▶

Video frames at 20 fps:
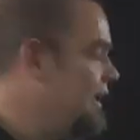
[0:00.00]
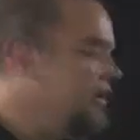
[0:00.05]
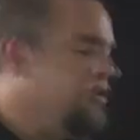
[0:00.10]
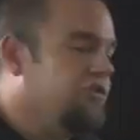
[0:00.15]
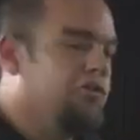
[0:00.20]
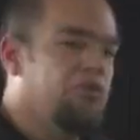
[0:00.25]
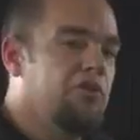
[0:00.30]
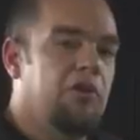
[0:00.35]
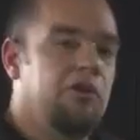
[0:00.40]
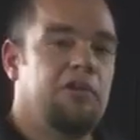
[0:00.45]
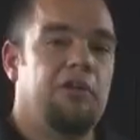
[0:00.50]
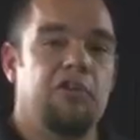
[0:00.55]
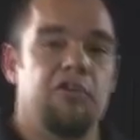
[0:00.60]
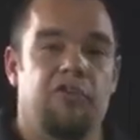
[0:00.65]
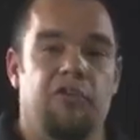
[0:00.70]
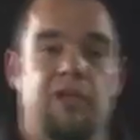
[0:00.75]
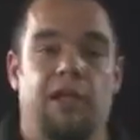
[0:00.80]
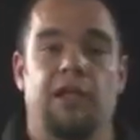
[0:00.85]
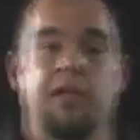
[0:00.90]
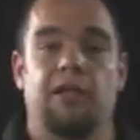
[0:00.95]
and it should
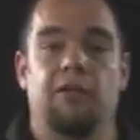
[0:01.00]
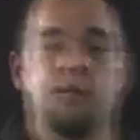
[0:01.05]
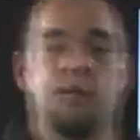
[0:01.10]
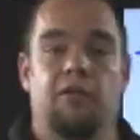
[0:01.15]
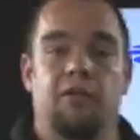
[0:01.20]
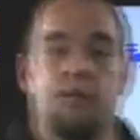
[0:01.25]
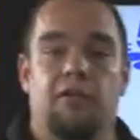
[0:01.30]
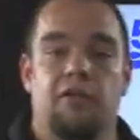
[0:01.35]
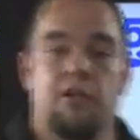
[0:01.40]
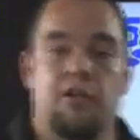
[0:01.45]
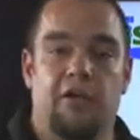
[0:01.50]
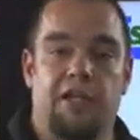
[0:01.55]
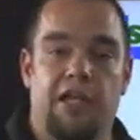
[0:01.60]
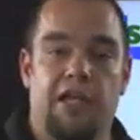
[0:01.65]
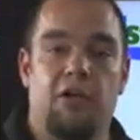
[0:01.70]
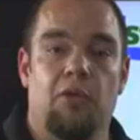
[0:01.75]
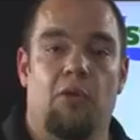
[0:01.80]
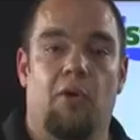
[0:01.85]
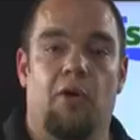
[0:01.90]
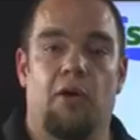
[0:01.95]
contain your
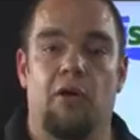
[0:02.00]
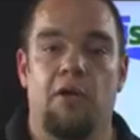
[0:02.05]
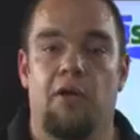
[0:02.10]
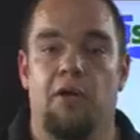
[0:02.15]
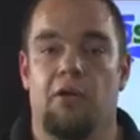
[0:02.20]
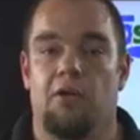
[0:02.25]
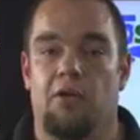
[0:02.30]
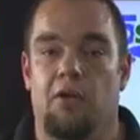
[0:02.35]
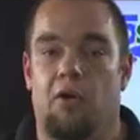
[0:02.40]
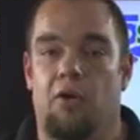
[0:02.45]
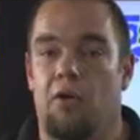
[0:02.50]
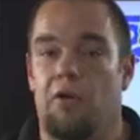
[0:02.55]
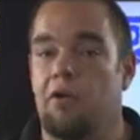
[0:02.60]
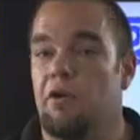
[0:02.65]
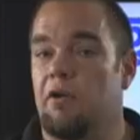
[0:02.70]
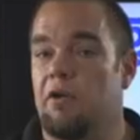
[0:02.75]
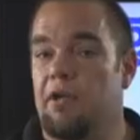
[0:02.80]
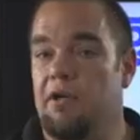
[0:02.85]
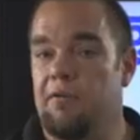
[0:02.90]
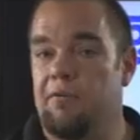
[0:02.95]
keyword or
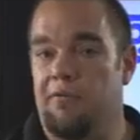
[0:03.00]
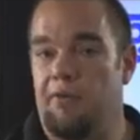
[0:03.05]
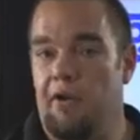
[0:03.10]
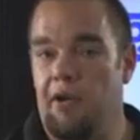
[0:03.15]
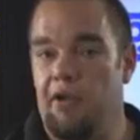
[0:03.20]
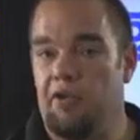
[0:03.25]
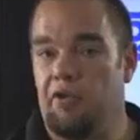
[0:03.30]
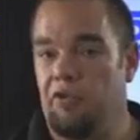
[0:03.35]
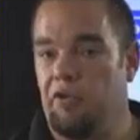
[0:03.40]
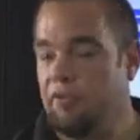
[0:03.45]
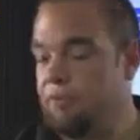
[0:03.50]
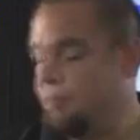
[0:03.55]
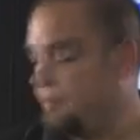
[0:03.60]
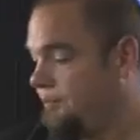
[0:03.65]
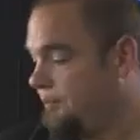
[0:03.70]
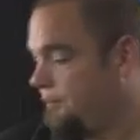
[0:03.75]
your key phrase.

◀

The lines above should be transcribed exactly, with every image removed.

**Exercise output**
Video frames at 20 fps:
[0:00.00]
[0:00.05]
[0:00.10]
[0:00.15]
[0:00.20]
[0:00.25]
[0:00.30]
[0:00.35]
[0:00.40]
[0:00.45]
[0:00.50]
[0:00.55]
[0:00.60]
[0:00.65]
[0:00.70]
[0:00.75]
[0:00.80]
[0:00.85]
[0:00.90]
[0:00.95]
and it should
[0:01.00]
[0:01.05]
[0:01.10]
[0:01.15]
[0:01.20]
[0:01.25]
[0:01.30]
[0:01.35]
[0:01.40]
[0:01.45]
[0:01.50]
[0:01.55]
[0:01.60]
[0:01.65]
[0:01.70]
[0:01.75]
[0:01.80]
[0:01.85]
[0:01.90]
[0:01.95]
contain your
[0:02.00]
[0:02.05]
[0:02.10]
[0:02.15]
[0:02.20]
[0:02.25]
[0:02.30]
[0:02.35]
[0:02.40]
[0:02.45]
[0:02.50]
[0:02.55]
[0:02.60]
[0:02.65]
[0:02.70]
[0:02.75]
[0:02.80]
[0:02.85]
[0:02.90]
[0:02.95]
keyword or
[0:03.00]
[0:03.05]
[0:03.10]
[0:03.15]
[0:03.20]
[0:03.25]
[0:03.30]
[0:03.35]
[0:03.40]
[0:03.45]
[0:03.50]
[0:03.55]
[0:03.60]
[0:03.65]
[0:03.70]
[0:03.75]
your key phrase.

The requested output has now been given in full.